» **REQUIRED ACTION**
Leaving out every picture, output the records below exactly as they are.

» **GIVEN RECORDS**

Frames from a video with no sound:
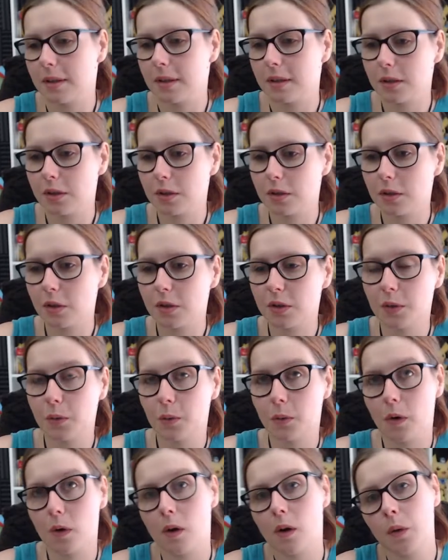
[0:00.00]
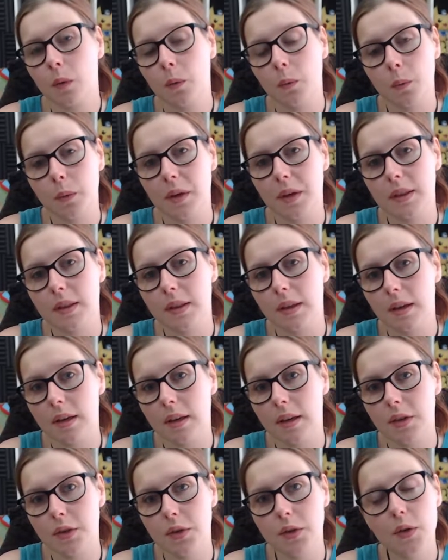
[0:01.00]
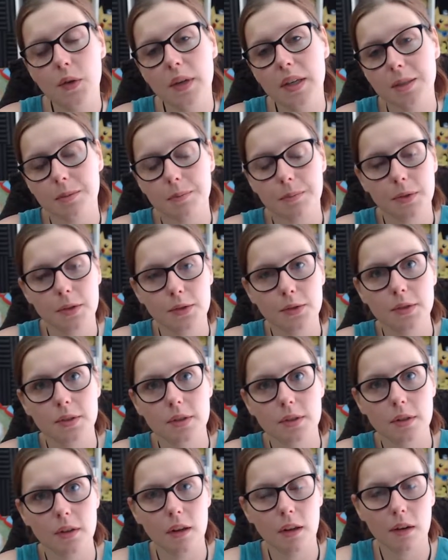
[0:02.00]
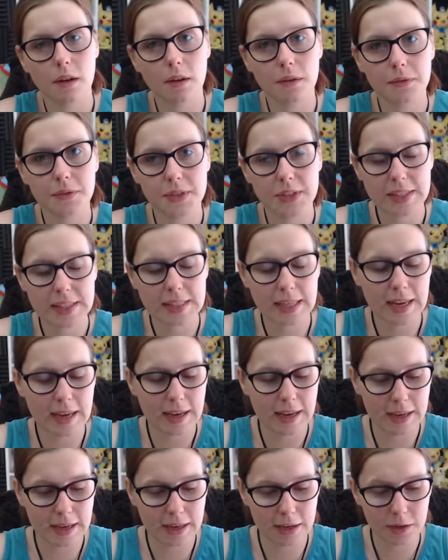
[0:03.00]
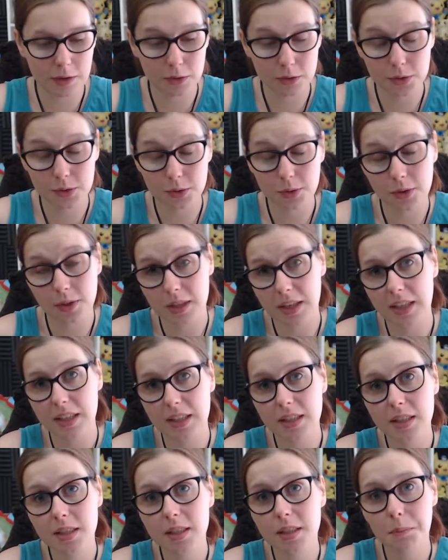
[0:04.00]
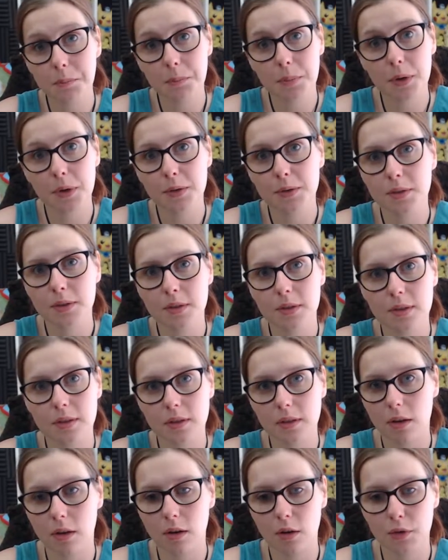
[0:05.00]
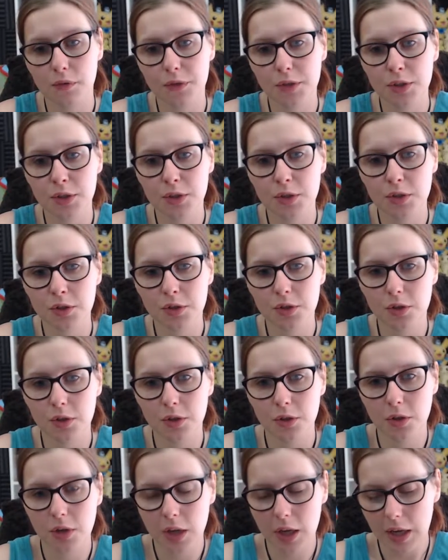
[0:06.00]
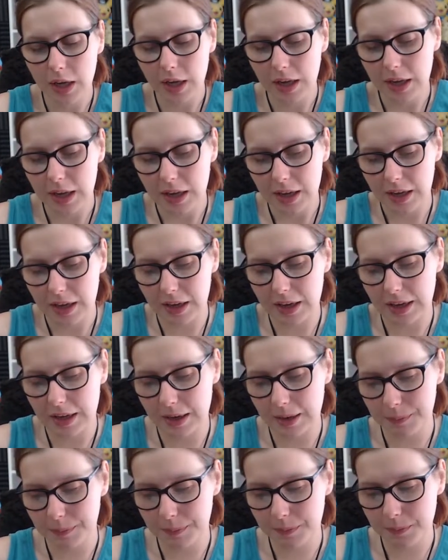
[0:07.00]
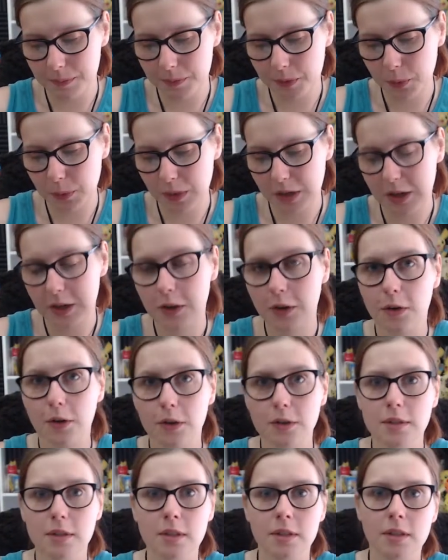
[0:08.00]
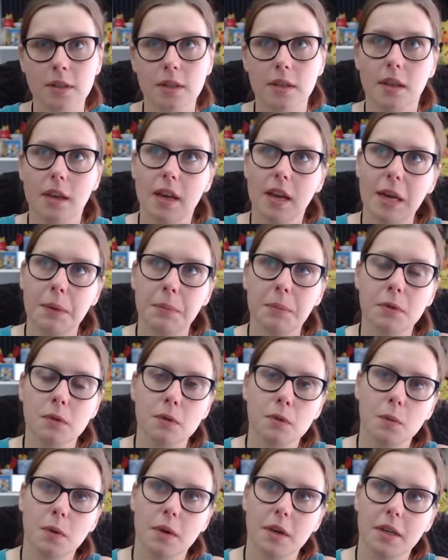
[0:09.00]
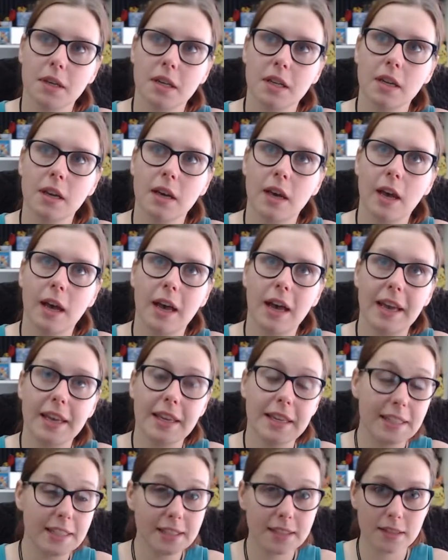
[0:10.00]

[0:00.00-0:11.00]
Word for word: going wrong with the US Postal Office and also the Danish Postal Office so um, when I ordered the April one, uh, he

» **RESPONSE**
Frames from a video with no sound:
[0:00.00]
[0:01.00]
[0:02.00]
[0:03.00]
[0:04.00]
[0:05.00]
[0:06.00]
[0:07.00]
[0:08.00]
[0:09.00]
[0:10.00]

[0:00.00-0:11.00]
Word for word: going wrong with the US Postal Office and also the Danish Postal Office so um, when I ordered the April one, uh, he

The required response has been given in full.